We must also recognize that there is
no excuse for us. With the benefit of hindsight, we know a great deal more
about Jesus than the Scribes and Pharisees ever did. We know the
relationship of the Father and the Son and the Holy Ghost with some small
precision. Many times we have professed our belief in that relationship:
“I believe in God the Father almighty ... and in Jesus Christ, His
only-begotten Son ... and in the Holy Ghost, the lord and giver of life.”
So whenever we treat Jesus Christ with disrespect, in thought, word, or deed, we
are considerably more guilty than the Scribes and Pharisees of today’s Gospel.
And, finally, we
learn from today’s Gospel that nothing can be hidden from the knowledge of
God. “Why do you harbor evil thoughts in your hearts?” That
question is directed to us, every bit as much as it was directed to the Scribes
and Pharisees two thousand years ago.
“Why do you
harbor evil thoughts in your hearts?” Our Lord warned against committing
adultery in our hearts, just by looking at someone with lust.

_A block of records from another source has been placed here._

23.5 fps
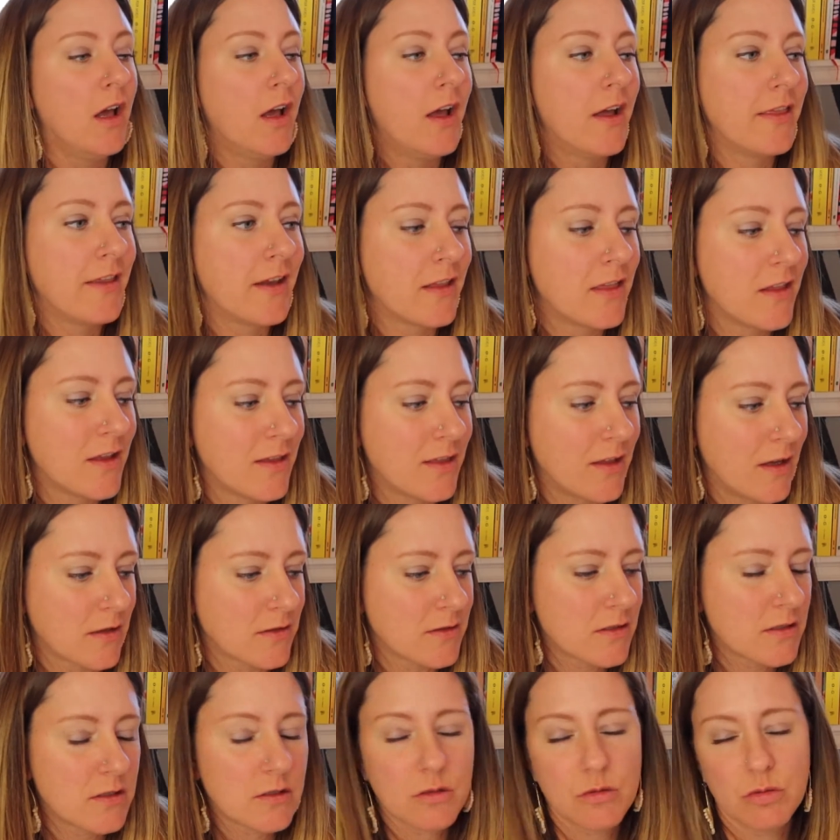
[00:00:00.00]
And I think
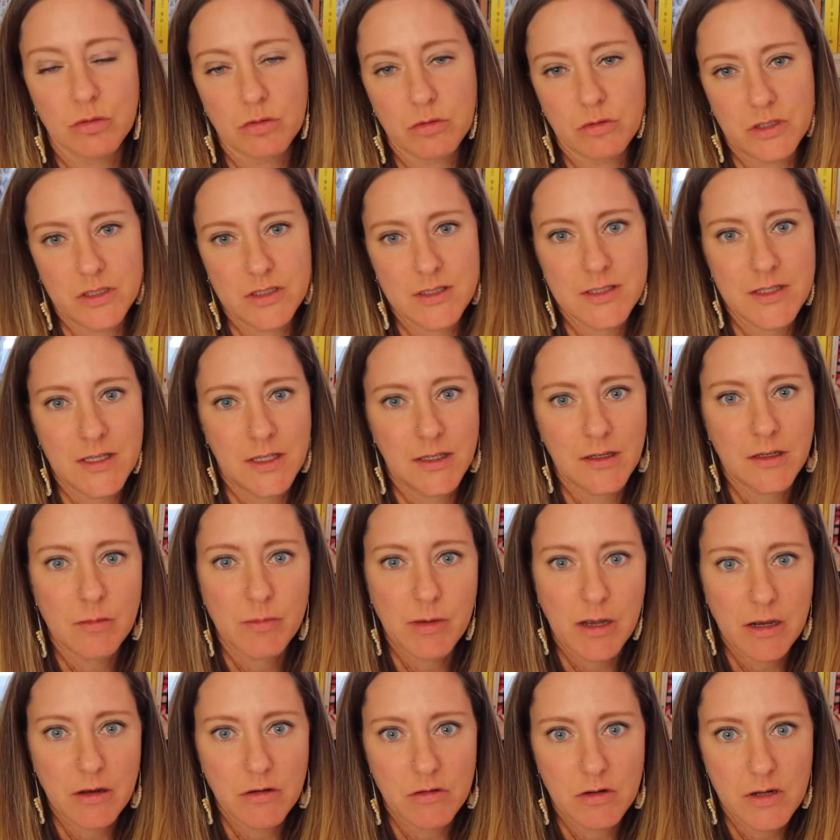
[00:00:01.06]
that's the coolest thing
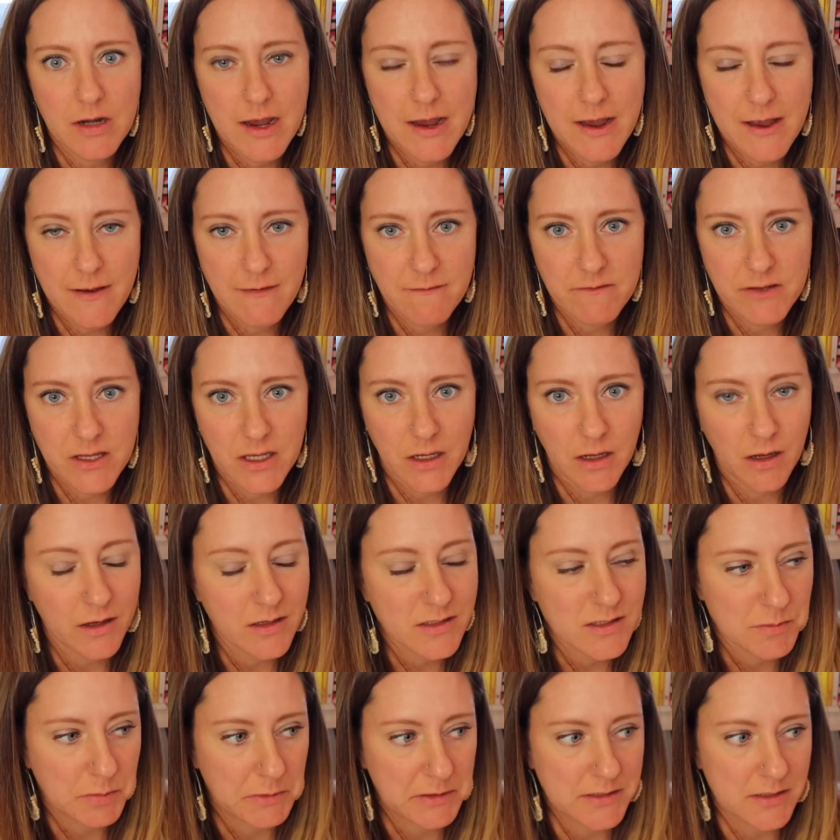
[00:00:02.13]
about having
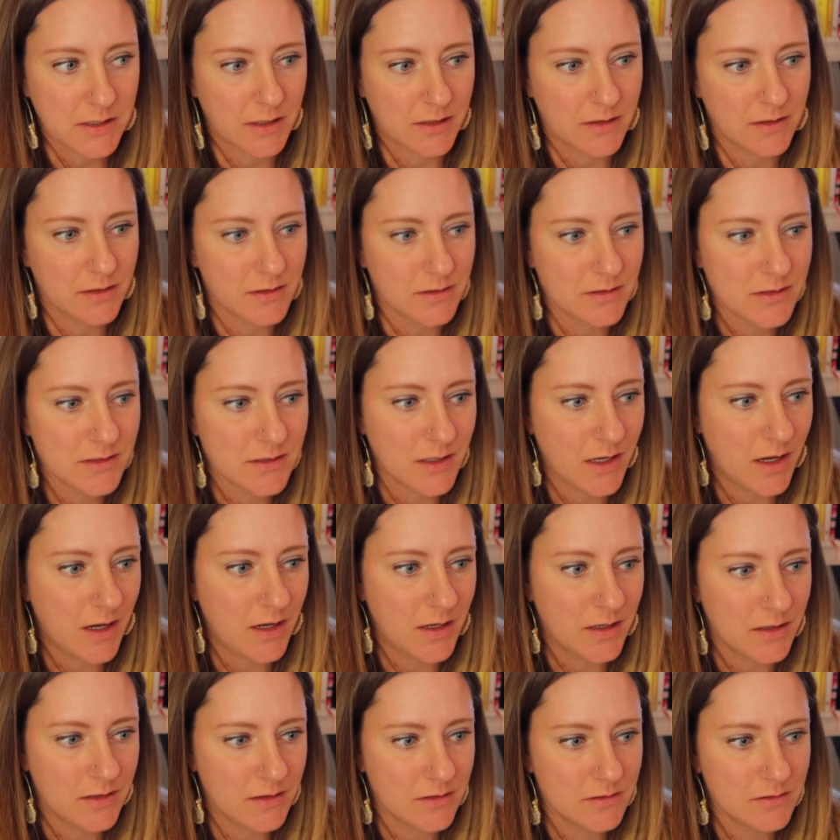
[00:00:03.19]
a space like this
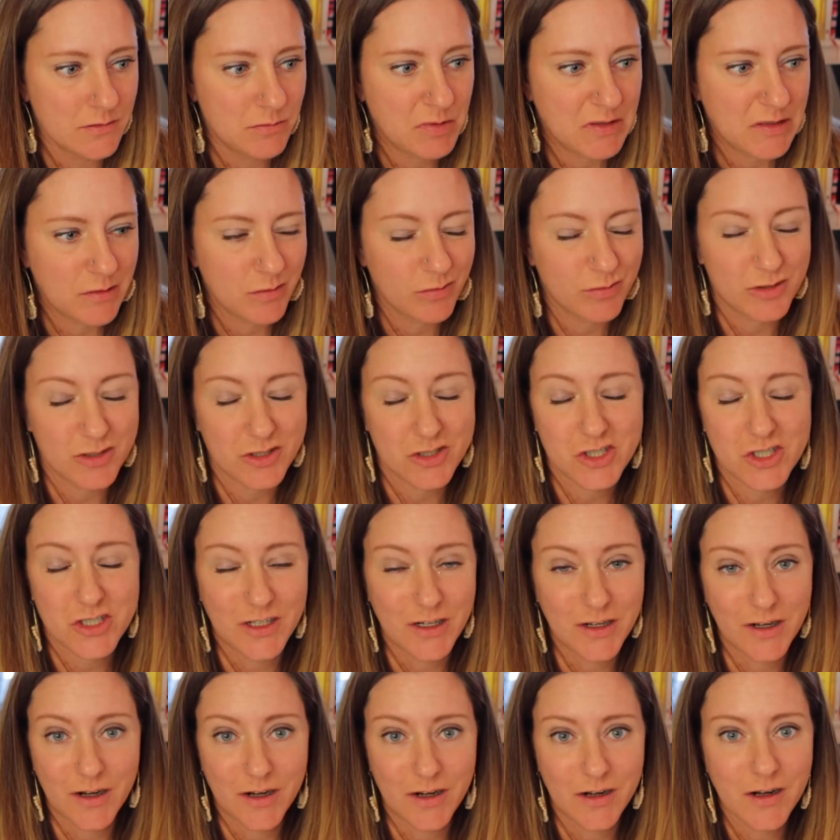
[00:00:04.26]
and being able to
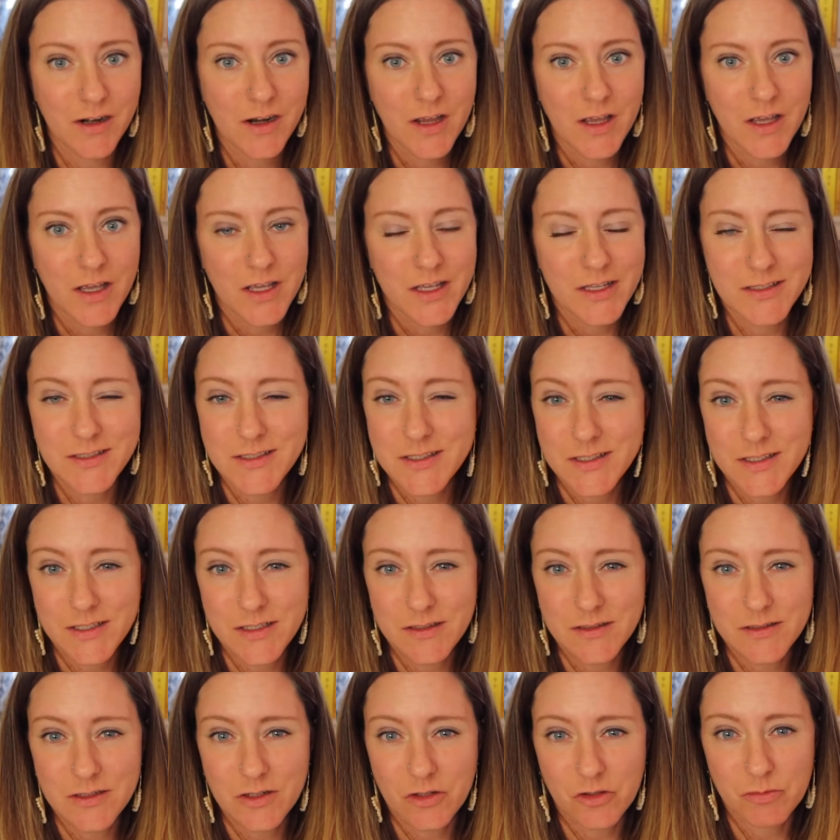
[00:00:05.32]
share and
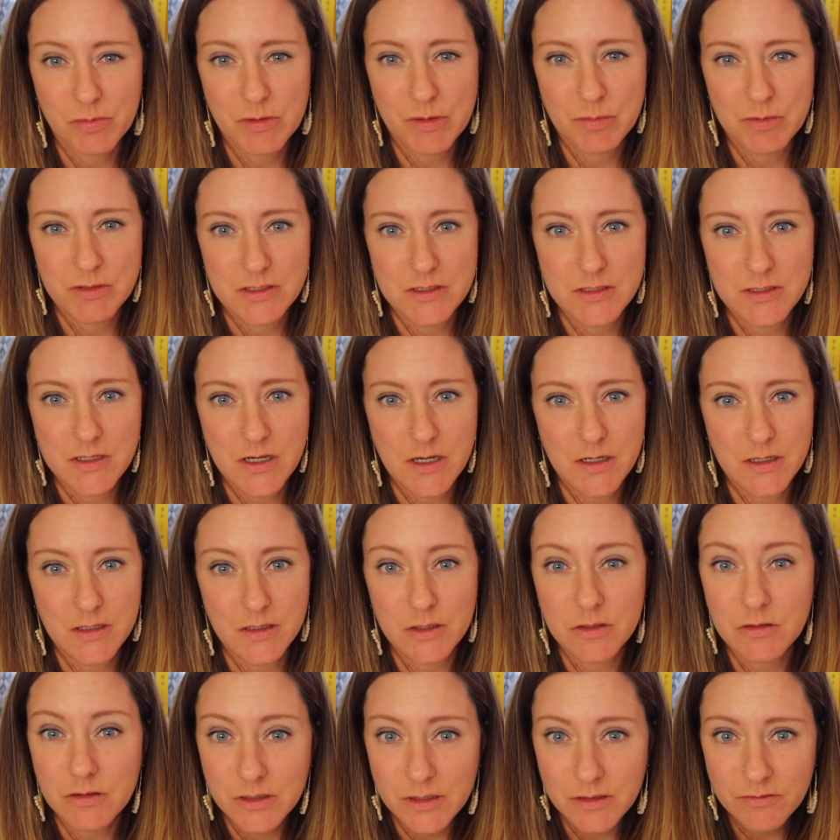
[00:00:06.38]
see into other people's
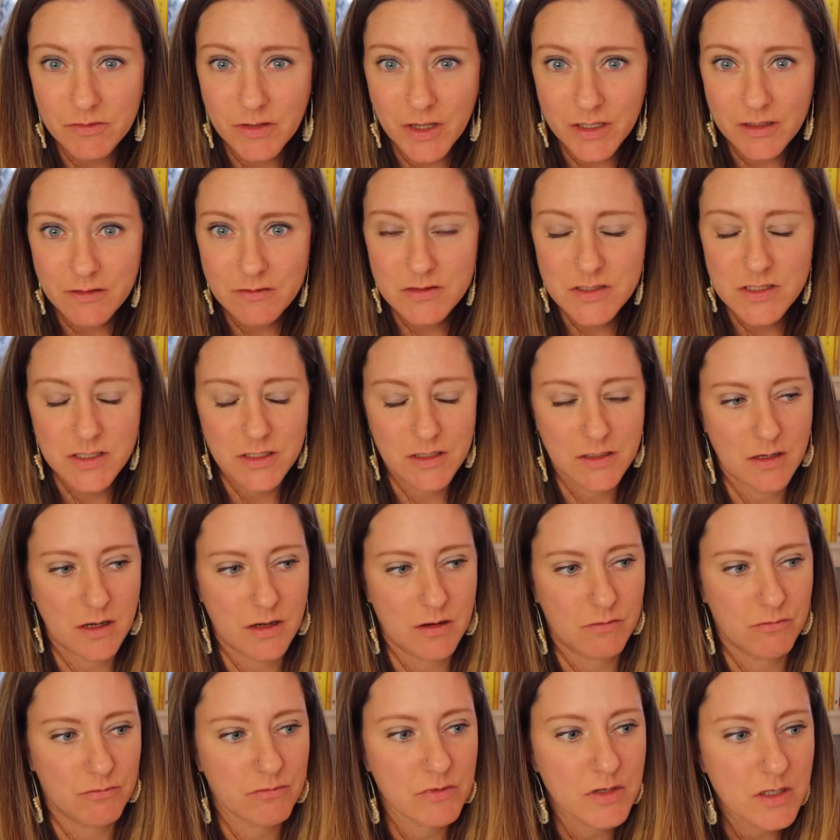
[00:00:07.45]
creative lives.
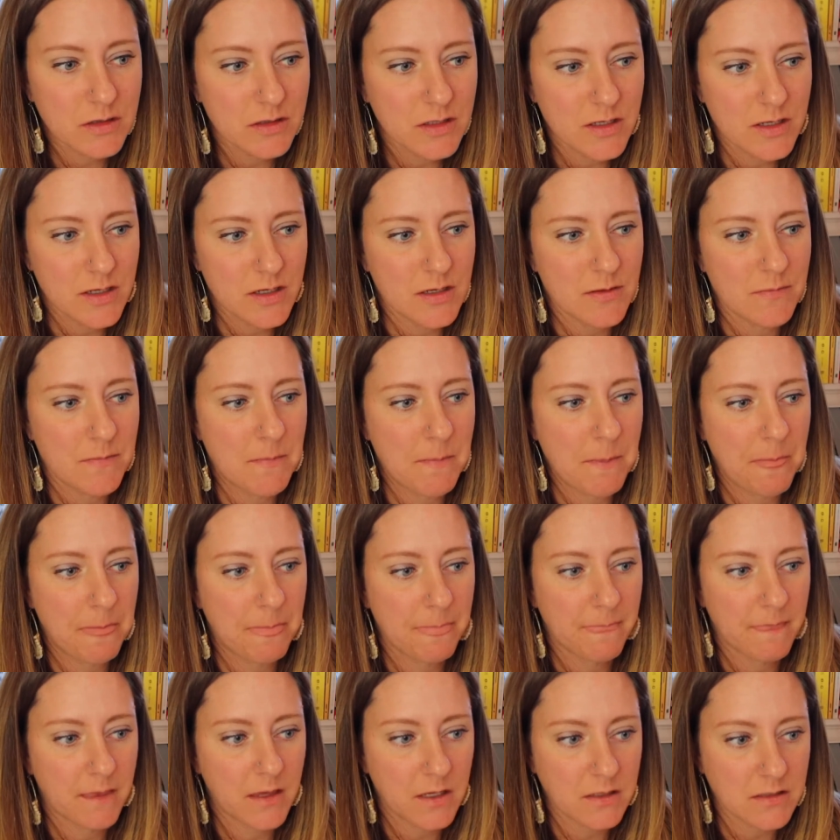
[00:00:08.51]
Really
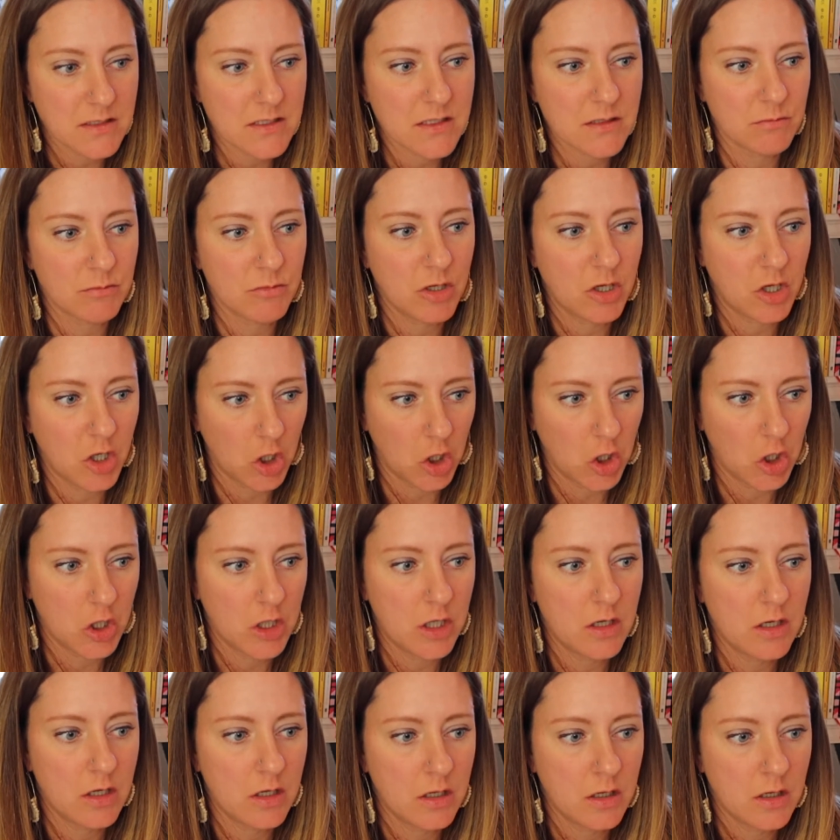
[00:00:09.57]
get some
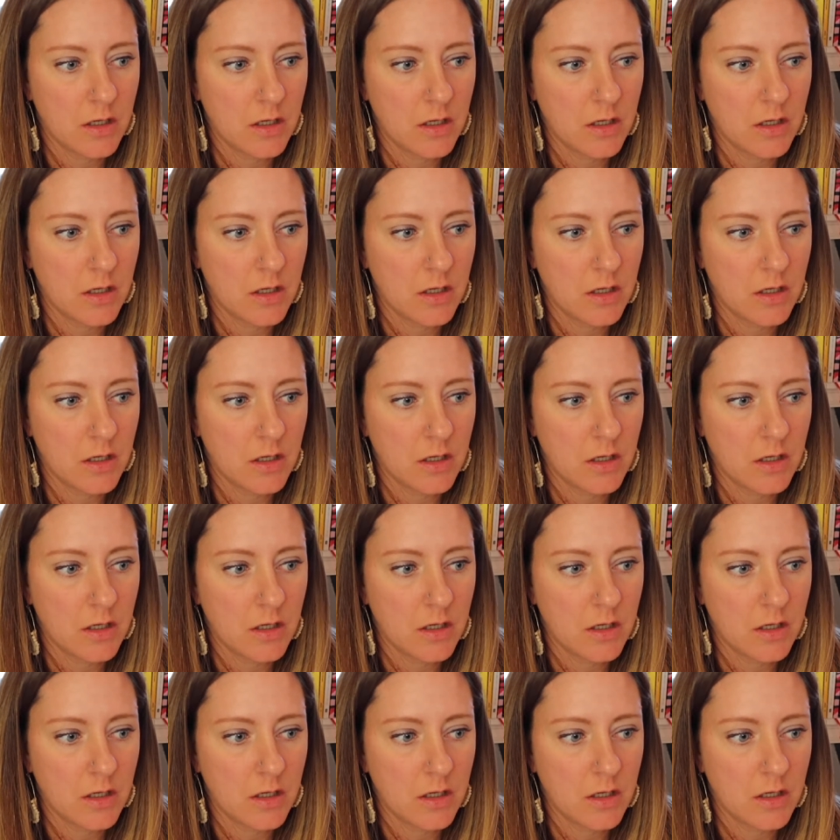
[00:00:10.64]
good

But that is certainly not the only sin we can commit in our minds. To sit
and think about how deeply we hate someone; or how we envy their good
looks or their prosperity; mentally to find fault with people, to mock
them in our minds, to pridefully put them down as inferiors; to plot theft
or revenge—all of these things are sins which might commit in our minds, just
as the lustful look can be adultery.
And very often,
what we plot with care in our minds, we eventually, bring to completion in the
world around us. Things like hate, and pride, and envy, have a way of
“crystallizing” into reality as fights, and murders, and curses, and thefts,
and so on. So whenever we find ourselves thinking of evil, we should
always find something else on which to concentrate. And if we can think of
nothing else, perhaps it is time to think about the inevitability of God’s
just punishment.
Like the
paralytic, God has come to heal us from our sins. He can do this because
He is God and has entrusted His power to those whom He has made His priests.
This is not blasphemy, but reality, and, indeed, it would be blasphemy to deny
this divine reality. We must not sin in our minds, any more than we may
sin in our words or deeds. God knows the hearts of men—no sin can be
hidden from Him, not even in the inner recesses of our minds.